I am trying to use Spark 1.4 window functions in pyspark 1.4.1
but in most cases errors or unexpected results occur. Here is a very simple example that I think should work:
from pyspark.sql.window import Window import pyspark.sql.functions as func l = [(1,101),(2,202),(3,303),(4,404),(5,505)] df = sqlContext.createDataFrame(l,["a","b"]) wSpec = Window.orderBy(df.a).rowsBetween(-1,1) df.select(df.a, func.rank().over(wSpec).alias("rank")) ==> Failure org.apache.spark.sql.AnalysisException: Window function rank does not take a frame specification. df.select(df.a, func.lag(df.b,1).over(wSpec).alias("prev"), df.b, func.lead(df.b,1).over(wSpec).alias("next")) ===> org.apache.spark.sql.AnalysisException: Window function lag does not take a frame specification.; wSpec = Window.orderBy(df.a) df.select(df.a, func.rank().over(wSpec).alias("rank")) ===> org.apache.hadoop.hive.ql.exec.UDFArgumentTypeException: One or more arguments are expected. df.select(df.a, func.lag(df.b,1).over(wSpec).alias("prev"), df.b, func.lead(df.b,1).over(wSpec).alias("next")).collect() [Row(a=1, prev=None, b=101, next=None), Row(a=2, prev=None, b=202, next=None), Row(a=3, prev=None, b=303, next=None)]
As you can see, if I add the frame specification rowsBetween , not one of the window functions rank() and lag/lead() recognizes it: "The window function does not accept the frame specification."

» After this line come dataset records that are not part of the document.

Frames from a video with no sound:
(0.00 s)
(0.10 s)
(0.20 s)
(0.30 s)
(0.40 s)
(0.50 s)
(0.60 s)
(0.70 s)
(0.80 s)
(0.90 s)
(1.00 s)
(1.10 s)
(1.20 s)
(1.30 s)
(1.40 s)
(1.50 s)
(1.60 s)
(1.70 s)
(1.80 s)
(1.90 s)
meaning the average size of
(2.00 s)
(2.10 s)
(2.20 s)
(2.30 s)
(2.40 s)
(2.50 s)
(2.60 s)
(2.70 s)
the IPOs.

If I omit the specification of the rowsBetween frame in leas lag/lead() , do not throw an exception, but return an unexpected result (for me): always None . And rank() still doesn't work with another exception.

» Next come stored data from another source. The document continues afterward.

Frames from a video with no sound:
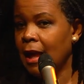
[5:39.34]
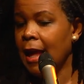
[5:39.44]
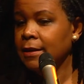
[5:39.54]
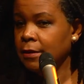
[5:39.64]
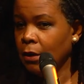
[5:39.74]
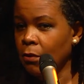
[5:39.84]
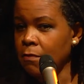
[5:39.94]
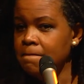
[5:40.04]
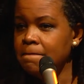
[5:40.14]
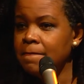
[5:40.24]
And so
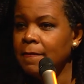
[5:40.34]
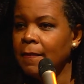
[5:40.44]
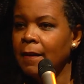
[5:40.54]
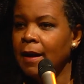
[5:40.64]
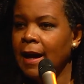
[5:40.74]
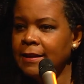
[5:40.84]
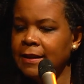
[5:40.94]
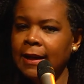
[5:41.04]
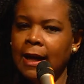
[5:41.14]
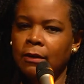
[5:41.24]
I
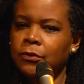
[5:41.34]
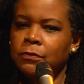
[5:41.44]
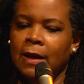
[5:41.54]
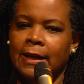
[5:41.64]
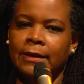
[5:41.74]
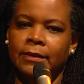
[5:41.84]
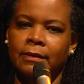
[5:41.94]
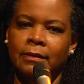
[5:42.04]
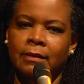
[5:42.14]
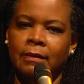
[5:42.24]
set out to write
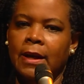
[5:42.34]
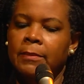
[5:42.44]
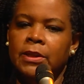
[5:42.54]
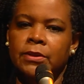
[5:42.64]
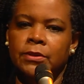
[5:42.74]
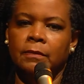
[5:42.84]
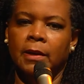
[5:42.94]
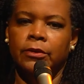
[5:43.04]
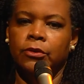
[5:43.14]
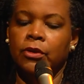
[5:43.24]
the Hemingses of
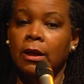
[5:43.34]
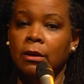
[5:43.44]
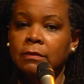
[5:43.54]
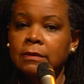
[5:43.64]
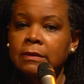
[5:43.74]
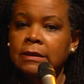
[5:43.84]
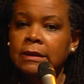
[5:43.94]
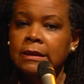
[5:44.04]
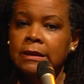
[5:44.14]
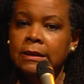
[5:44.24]
Monticello
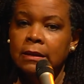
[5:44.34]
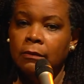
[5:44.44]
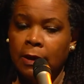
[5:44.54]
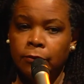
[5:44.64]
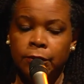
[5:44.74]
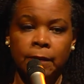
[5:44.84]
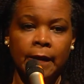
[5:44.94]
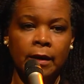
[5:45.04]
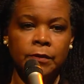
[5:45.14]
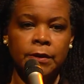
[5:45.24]
around
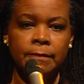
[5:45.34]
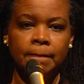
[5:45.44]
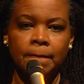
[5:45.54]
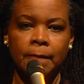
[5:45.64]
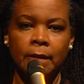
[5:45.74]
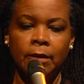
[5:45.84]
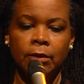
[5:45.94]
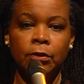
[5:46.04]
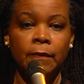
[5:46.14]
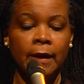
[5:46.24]
2000,
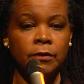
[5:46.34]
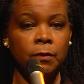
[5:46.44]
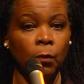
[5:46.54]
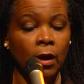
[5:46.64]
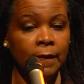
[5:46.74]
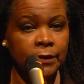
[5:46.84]
2001.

Can someone help me get my window functions correctly?
UPDATE
Well, it starts to look like a pyspark bug. I prepared the same test in a clean spark (Scala, spark shell):
import sqlContext.implicits._ import org.apache.spark.sql._ import org.apache.spark.sql.types._ val l: List[Tuple2[Int,Int]] = List((1,101),(2,202),(3,303),(4,404),(5,505)) val rdd = sc.parallelize(l).map(i => Row(i._1,i._2)) val schemaString = "ab" val schema = StructType(schemaString.split(" ").map(fieldName => StructField(fieldName, IntegerType, true))) val df = sqlContext.createDataFrame(rdd, schema) import org.apache.spark.sql.expressions.Window import org.apache.spark.sql.functions._ val wSpec = Window.orderBy("a").rowsBetween(-1,1) df.select(df("a"), rank().over(wSpec).alias("rank")) ==> org.apache.spark.sql.AnalysisException: Window function rank does not take a frame specification.; df.select(df("a"), lag(df("b"),1).over(wSpec).alias("prev"), df("b"), lead(df("b"),1).over(wSpec).alias("next")) ===> org.apache.spark.sql.AnalysisException: Window function lag does not take a frame specification.; val wSpec = Window.orderBy("a") df.select(df("a"), rank().over(wSpec).alias("rank")).collect() ====> res10: Array[org.apache.spark.sql.Row] = Array([1,1], [2,2], [3,3], [4,4], [5,5]) df.select(df("a"), lag(df("b"),1).over(wSpec).alias("prev"), df("b"), lead(df("b"),1).over(wSpec).alias("next")) ====> res12: Array[org.apache.spark.sql.Row] = Array([1,null,101,202], [2,101,202,303], [3,202,303,404], [4,303,404,505], [5,404,505,null])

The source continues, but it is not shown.